Novel tau fragments in cerebrospinal fluid: relation to tangle pathology and cognitive decline in Alzheimer's disease

Affiliations

Novel tau fragments in cerebrospinal fluid: relation to tangle pathology and cognitive decline in Alzheimer's disease

Claudia Cicognola et al. Acta Neuropathol. 2019 Feb.

Abstract

Tau is an axonal microtubule-binding protein. Tau pathology in brain and increased tau concentration in the cerebrospinal fluid (CSF) are hallmarks of Alzheimer's disease (AD). Most of tau in CSF is present as fragments. We immunoprecipitated tau from CSF and identified several endogenous peptides ending at amino acid (aa) 123 or 224 using high-resolution mass spectrometry. We raised neo-epitope-specific antibodies against tau fragments specifically ending at aa 123 and 224, respectively. With these antibodies, we performed immunohistochemistry on brain tissue and designed immunoassays measuring N-123, N-224, and x-224 tau. Immunoassays were applied to soluble brain fractions from pathologically confirmed subjects (81 AD patients, 33 controls), CSF from three cross-sectional and two longitudinal cohorts (a total of 133 AD, 38 MCI, 20 MCI-AD, 31 PSP, 15 CBS patients, and 91 controls), and neuronally- and peripherally-derived extracellular vesicles (NDEVs and PDEVs, respectively) in serum from four AD patients and four controls. Anti-tau 224 antibody stained neurofibrillary tangles and neuropil threads, while anti-tau 123 only showed weak cytoplasmic staining in AD. N-224 tau was lower in the AD soluble brain fraction compared to controls, while N-123 tau showed similar levels. N-224 tau was higher in AD compared to controls in all CSF cohorts (p < 0.001), but not N-123 tau. Decrease in cognitive performance and conversion from MCI to AD were associated with increased baseline CSF levels of N-224 tau (p < 0.0001). N-224 tau concentrations in PSP and CBS were significantly lower than in AD (p < 0.0001) and did not correlate to t-tau and p-tau. In a longitudinal cohort, CSF N-224 tau levels were stable over 6 months, with no significant effect of treatment with AChE inhibitors. N-224 tau was present in NDEVs, while N-123 tau showed comparable concentrations in both vesicle types.
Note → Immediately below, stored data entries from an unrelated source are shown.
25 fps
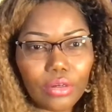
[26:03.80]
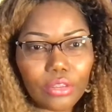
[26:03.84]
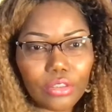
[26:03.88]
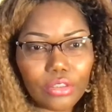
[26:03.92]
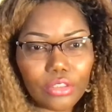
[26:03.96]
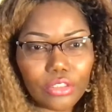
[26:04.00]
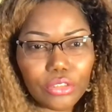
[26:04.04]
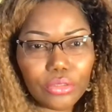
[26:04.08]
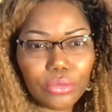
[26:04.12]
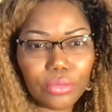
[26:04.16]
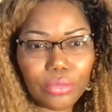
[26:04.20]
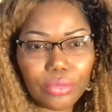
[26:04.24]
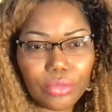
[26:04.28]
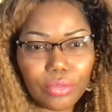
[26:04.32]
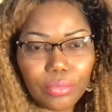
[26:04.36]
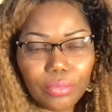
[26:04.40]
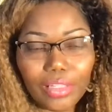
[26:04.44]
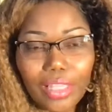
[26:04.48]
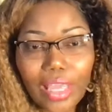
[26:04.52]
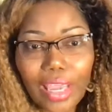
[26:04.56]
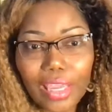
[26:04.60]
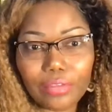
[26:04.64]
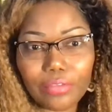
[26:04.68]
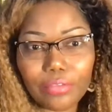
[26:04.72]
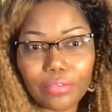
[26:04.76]
onto the
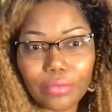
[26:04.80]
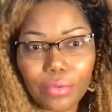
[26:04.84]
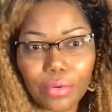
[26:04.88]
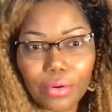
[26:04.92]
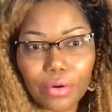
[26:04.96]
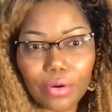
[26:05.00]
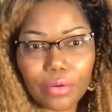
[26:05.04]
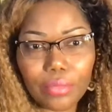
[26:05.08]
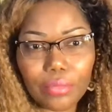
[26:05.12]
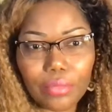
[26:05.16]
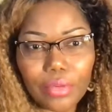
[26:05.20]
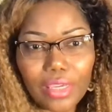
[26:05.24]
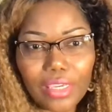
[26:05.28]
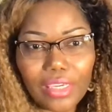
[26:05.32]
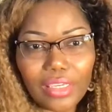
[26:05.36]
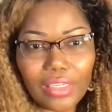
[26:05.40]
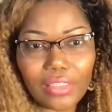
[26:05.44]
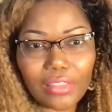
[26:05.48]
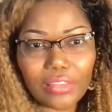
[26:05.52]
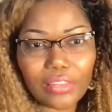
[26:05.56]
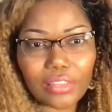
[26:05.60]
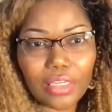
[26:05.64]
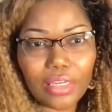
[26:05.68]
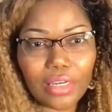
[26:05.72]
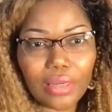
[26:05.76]
platform
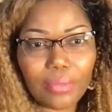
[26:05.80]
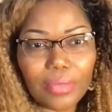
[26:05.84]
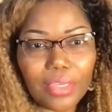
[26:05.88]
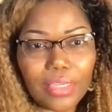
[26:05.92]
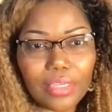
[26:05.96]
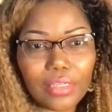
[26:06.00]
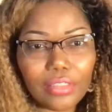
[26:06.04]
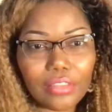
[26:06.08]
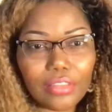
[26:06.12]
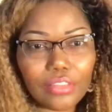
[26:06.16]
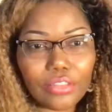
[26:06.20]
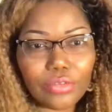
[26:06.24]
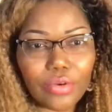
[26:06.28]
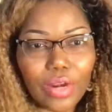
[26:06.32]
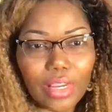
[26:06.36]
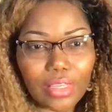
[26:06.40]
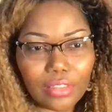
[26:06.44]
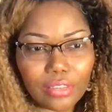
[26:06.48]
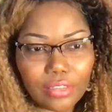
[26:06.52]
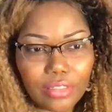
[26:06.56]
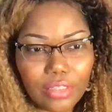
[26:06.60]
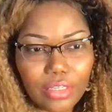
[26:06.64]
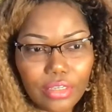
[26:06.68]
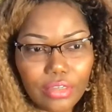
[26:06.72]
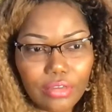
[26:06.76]
is coming
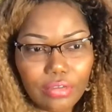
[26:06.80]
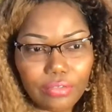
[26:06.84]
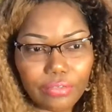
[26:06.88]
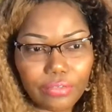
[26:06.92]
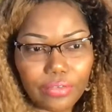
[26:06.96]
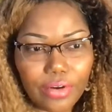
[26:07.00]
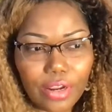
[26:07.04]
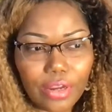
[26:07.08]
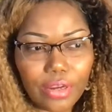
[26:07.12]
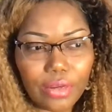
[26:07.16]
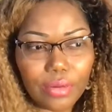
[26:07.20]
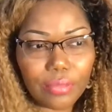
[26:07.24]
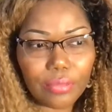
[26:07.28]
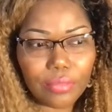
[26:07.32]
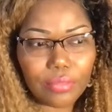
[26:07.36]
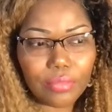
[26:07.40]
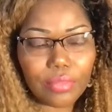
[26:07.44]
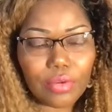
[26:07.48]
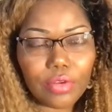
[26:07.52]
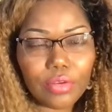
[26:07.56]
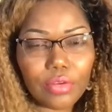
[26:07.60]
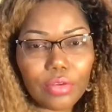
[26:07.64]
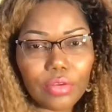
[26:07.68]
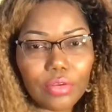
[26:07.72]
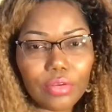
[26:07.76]
directly from
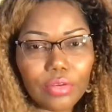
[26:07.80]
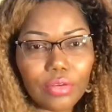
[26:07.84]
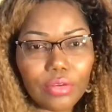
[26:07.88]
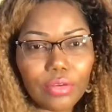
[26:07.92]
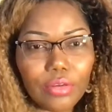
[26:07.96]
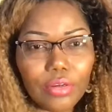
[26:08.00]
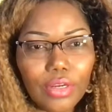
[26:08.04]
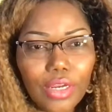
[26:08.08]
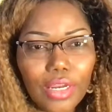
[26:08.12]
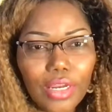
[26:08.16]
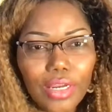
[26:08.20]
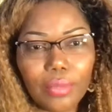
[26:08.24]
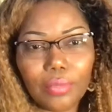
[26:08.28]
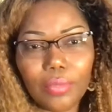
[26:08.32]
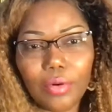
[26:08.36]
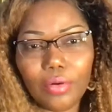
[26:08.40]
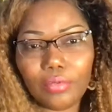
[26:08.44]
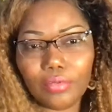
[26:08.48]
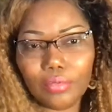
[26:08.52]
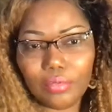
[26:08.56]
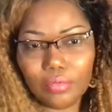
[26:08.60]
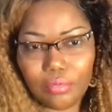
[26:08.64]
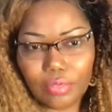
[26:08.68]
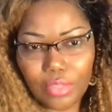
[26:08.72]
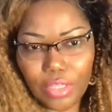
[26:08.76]

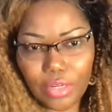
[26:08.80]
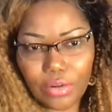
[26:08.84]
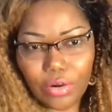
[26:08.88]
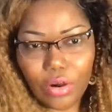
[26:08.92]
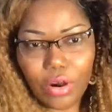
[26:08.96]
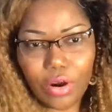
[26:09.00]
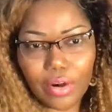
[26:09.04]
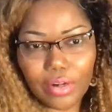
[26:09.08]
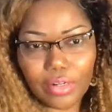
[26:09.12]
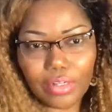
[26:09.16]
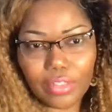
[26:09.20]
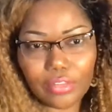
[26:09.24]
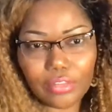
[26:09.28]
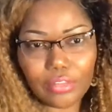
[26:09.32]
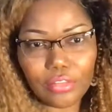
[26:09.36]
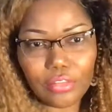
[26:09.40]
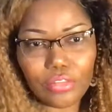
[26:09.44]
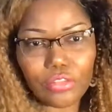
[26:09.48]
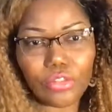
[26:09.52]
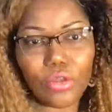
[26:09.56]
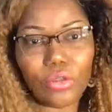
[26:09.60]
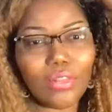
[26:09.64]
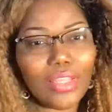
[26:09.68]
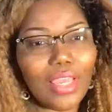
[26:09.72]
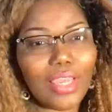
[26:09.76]
artists.
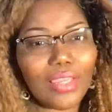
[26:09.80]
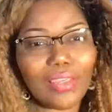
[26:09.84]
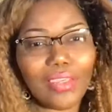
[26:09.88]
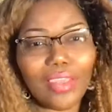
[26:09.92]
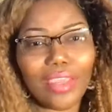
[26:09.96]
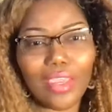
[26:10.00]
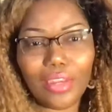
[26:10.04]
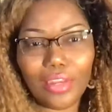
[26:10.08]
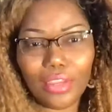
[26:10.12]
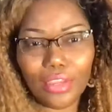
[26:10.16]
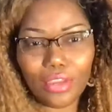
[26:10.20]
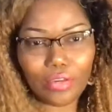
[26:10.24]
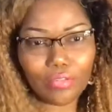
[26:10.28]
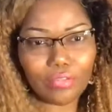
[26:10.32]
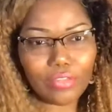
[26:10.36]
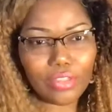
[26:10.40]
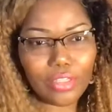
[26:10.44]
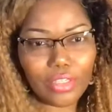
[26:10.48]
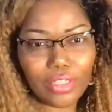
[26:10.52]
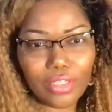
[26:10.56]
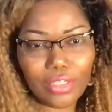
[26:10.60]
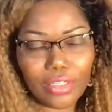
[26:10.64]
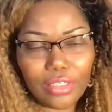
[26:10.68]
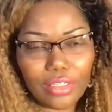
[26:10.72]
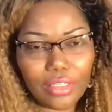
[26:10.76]
So like any of
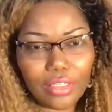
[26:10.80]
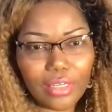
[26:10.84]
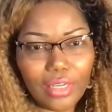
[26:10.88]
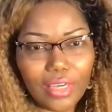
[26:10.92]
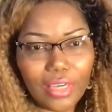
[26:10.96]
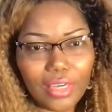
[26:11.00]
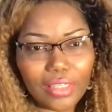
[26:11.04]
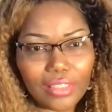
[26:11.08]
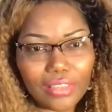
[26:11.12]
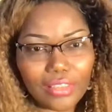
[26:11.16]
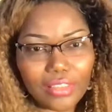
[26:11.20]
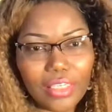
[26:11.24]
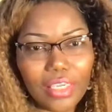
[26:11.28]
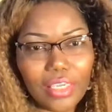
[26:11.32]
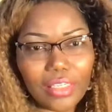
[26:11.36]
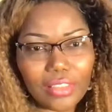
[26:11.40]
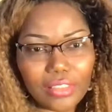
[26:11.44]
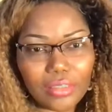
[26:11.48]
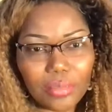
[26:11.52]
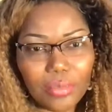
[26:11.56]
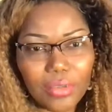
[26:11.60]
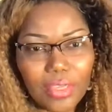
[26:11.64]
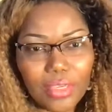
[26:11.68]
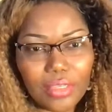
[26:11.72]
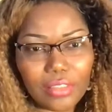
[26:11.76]
the
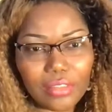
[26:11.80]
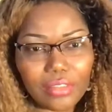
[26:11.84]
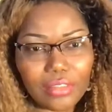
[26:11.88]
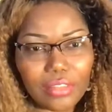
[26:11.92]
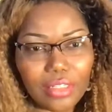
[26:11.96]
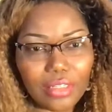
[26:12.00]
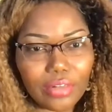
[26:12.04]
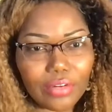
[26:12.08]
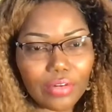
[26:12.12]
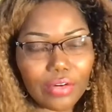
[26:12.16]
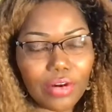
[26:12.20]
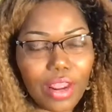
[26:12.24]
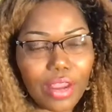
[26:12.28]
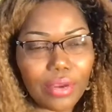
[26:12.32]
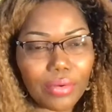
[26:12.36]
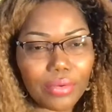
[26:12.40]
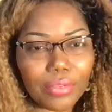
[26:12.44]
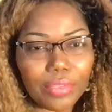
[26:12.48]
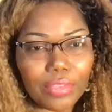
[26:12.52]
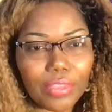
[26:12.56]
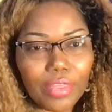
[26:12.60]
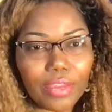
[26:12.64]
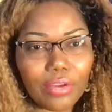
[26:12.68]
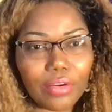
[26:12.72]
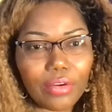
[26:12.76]
DSPs that are
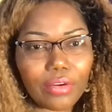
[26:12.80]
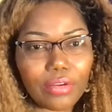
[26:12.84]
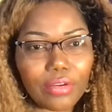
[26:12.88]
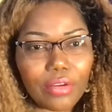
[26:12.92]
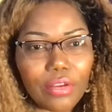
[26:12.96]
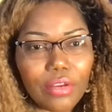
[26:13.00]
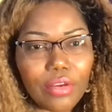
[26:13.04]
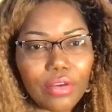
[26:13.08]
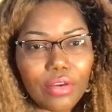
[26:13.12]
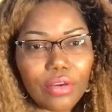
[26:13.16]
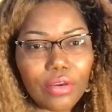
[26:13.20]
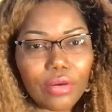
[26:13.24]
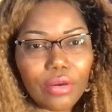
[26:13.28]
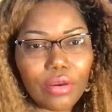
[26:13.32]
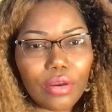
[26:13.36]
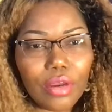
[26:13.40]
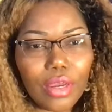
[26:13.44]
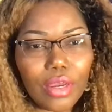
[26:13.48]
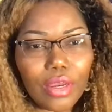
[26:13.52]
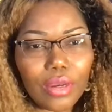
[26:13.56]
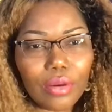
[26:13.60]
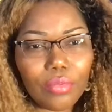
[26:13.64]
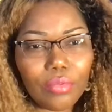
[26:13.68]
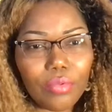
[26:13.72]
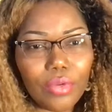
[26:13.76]
out there,
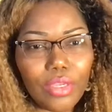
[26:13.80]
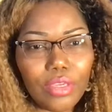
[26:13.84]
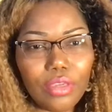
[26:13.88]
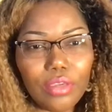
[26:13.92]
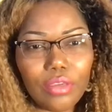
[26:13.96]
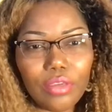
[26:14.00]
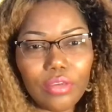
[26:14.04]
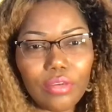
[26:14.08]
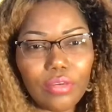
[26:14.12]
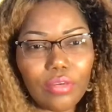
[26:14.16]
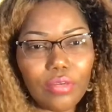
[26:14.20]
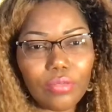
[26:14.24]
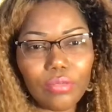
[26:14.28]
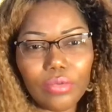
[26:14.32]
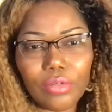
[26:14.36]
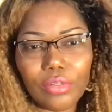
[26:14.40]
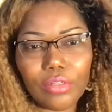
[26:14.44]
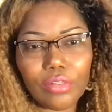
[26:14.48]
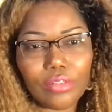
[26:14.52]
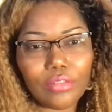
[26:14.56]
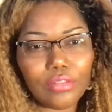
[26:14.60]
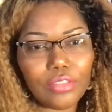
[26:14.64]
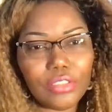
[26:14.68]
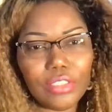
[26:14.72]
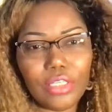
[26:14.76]
we
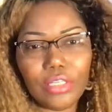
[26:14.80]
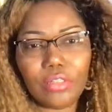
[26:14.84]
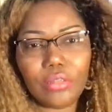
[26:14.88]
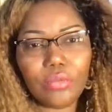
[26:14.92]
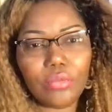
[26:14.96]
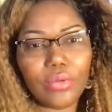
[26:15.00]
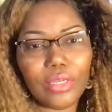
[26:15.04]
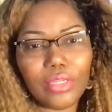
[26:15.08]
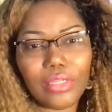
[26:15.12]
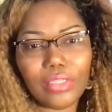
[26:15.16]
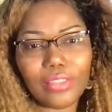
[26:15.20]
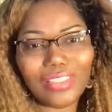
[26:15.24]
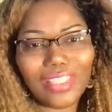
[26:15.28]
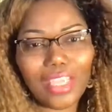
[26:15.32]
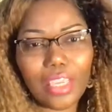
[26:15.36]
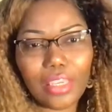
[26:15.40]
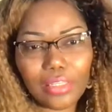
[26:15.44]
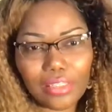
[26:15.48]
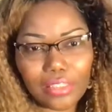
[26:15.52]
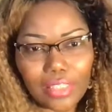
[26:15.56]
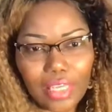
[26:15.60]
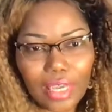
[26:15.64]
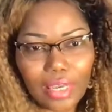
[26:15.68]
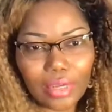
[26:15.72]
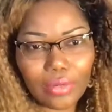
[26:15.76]
will deal with
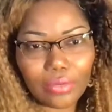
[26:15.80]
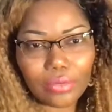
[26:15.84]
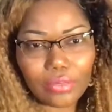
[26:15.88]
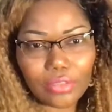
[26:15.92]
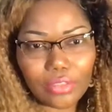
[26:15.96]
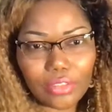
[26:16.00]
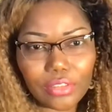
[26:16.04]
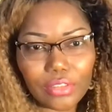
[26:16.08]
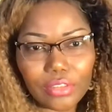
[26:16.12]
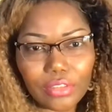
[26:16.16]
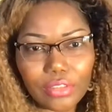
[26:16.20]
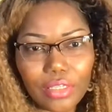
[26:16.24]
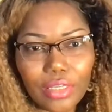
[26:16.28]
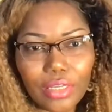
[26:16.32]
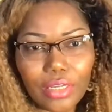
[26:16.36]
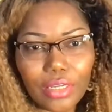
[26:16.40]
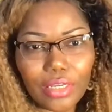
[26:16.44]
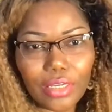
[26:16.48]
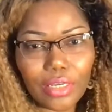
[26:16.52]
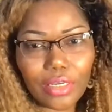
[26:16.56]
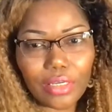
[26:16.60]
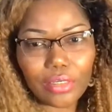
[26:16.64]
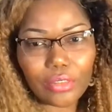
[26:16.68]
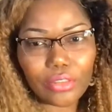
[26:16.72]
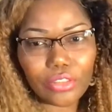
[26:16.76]
takedowns
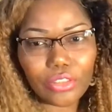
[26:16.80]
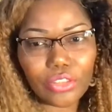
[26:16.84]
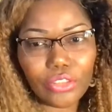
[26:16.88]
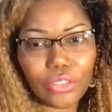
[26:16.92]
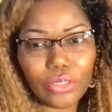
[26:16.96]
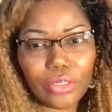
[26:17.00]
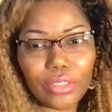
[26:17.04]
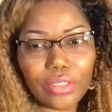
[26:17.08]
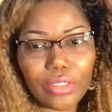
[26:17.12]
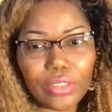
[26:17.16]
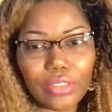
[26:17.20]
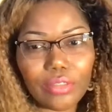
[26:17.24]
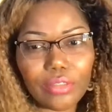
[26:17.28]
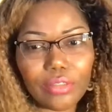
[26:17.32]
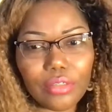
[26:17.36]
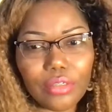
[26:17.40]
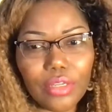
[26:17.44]
should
We suggest that N-123 tau is produced both in CNS and PNS and represents a general marker of tau metabolism, while N-224 tau is neuron-specific, present in the tangles, secreted in CSF, and upregulated in AD, suggesting a link between tau cleavage and propagation, tangle pathology, and cognitive decline.

Keywords: Alzheimer’s disease; Cerebrospinal fluid; Immunohistochemistry; Mass spectrometry; Tau fragments.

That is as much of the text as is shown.